Records excerpted from a collection:
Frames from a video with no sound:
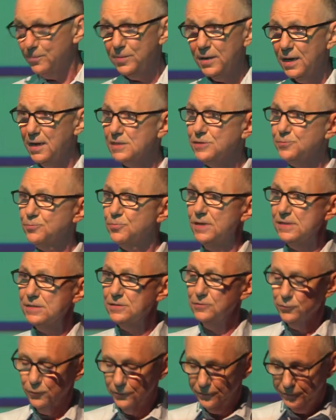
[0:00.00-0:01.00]
past,
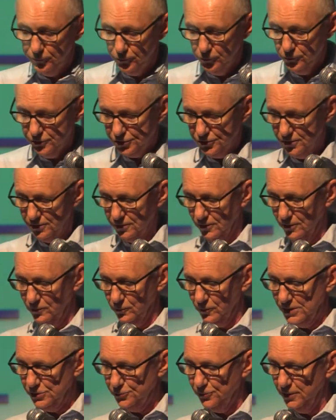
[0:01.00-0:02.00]
present, or future, on
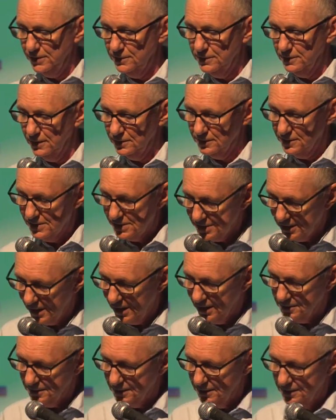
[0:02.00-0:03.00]
which we uh,
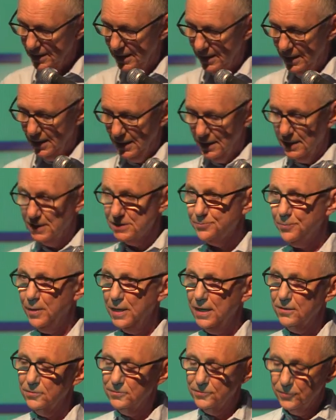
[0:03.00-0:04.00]
decided, has
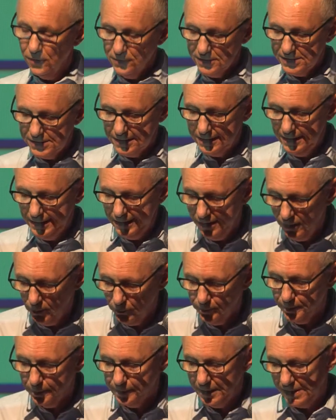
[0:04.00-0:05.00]
paradoxically
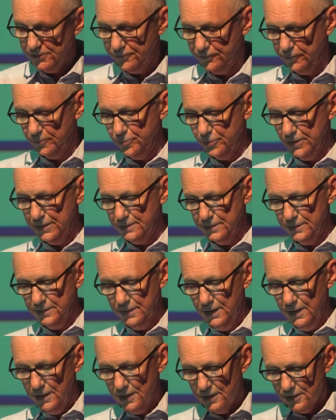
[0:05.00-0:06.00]
helped Best for Britain
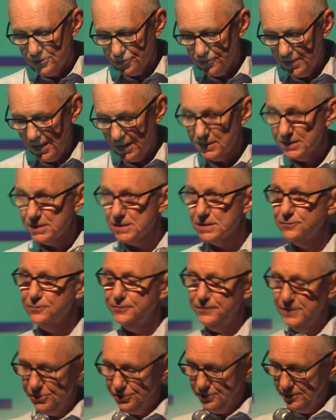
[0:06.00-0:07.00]
attract
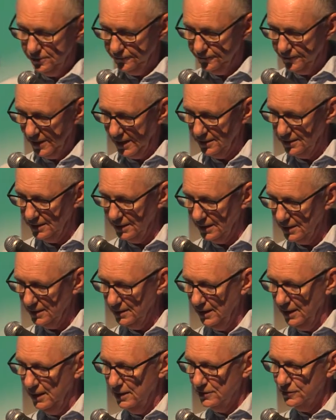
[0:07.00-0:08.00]
sufficient funding
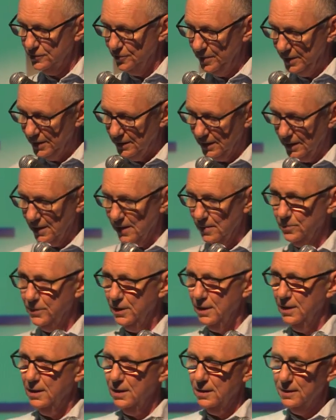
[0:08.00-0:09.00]
to become
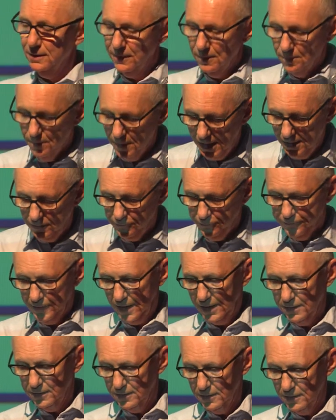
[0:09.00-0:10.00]
the main
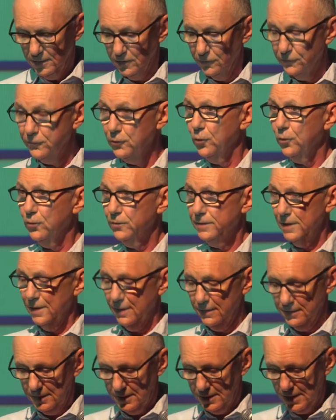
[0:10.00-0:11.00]
funder of all the
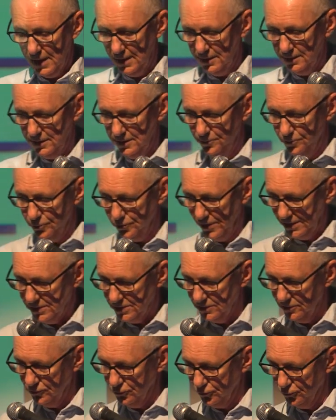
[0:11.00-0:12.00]
other anti
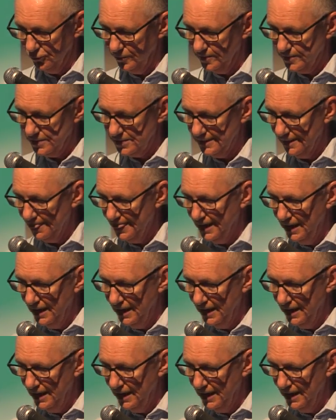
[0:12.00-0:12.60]
Brexit groups.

=== What to produce ===
Omit the pictures and set down the records exactly.

=== Response to this exercise ===
Frames from a video with no sound:
[0:00.00-0:01.00]
past,
[0:01.00-0:02.00]
present, or future, on
[0:02.00-0:03.00]
which we uh,
[0:03.00-0:04.00]
decided, has
[0:04.00-0:05.00]
paradoxically
[0:05.00-0:06.00]
helped Best for Britain
[0:06.00-0:07.00]
attract
[0:07.00-0:08.00]
sufficient funding
[0:08.00-0:09.00]
to become
[0:09.00-0:10.00]
the main
[0:10.00-0:11.00]
funder of all the
[0:11.00-0:12.00]
other anti
[0:12.00-0:12.60]
Brexit groups.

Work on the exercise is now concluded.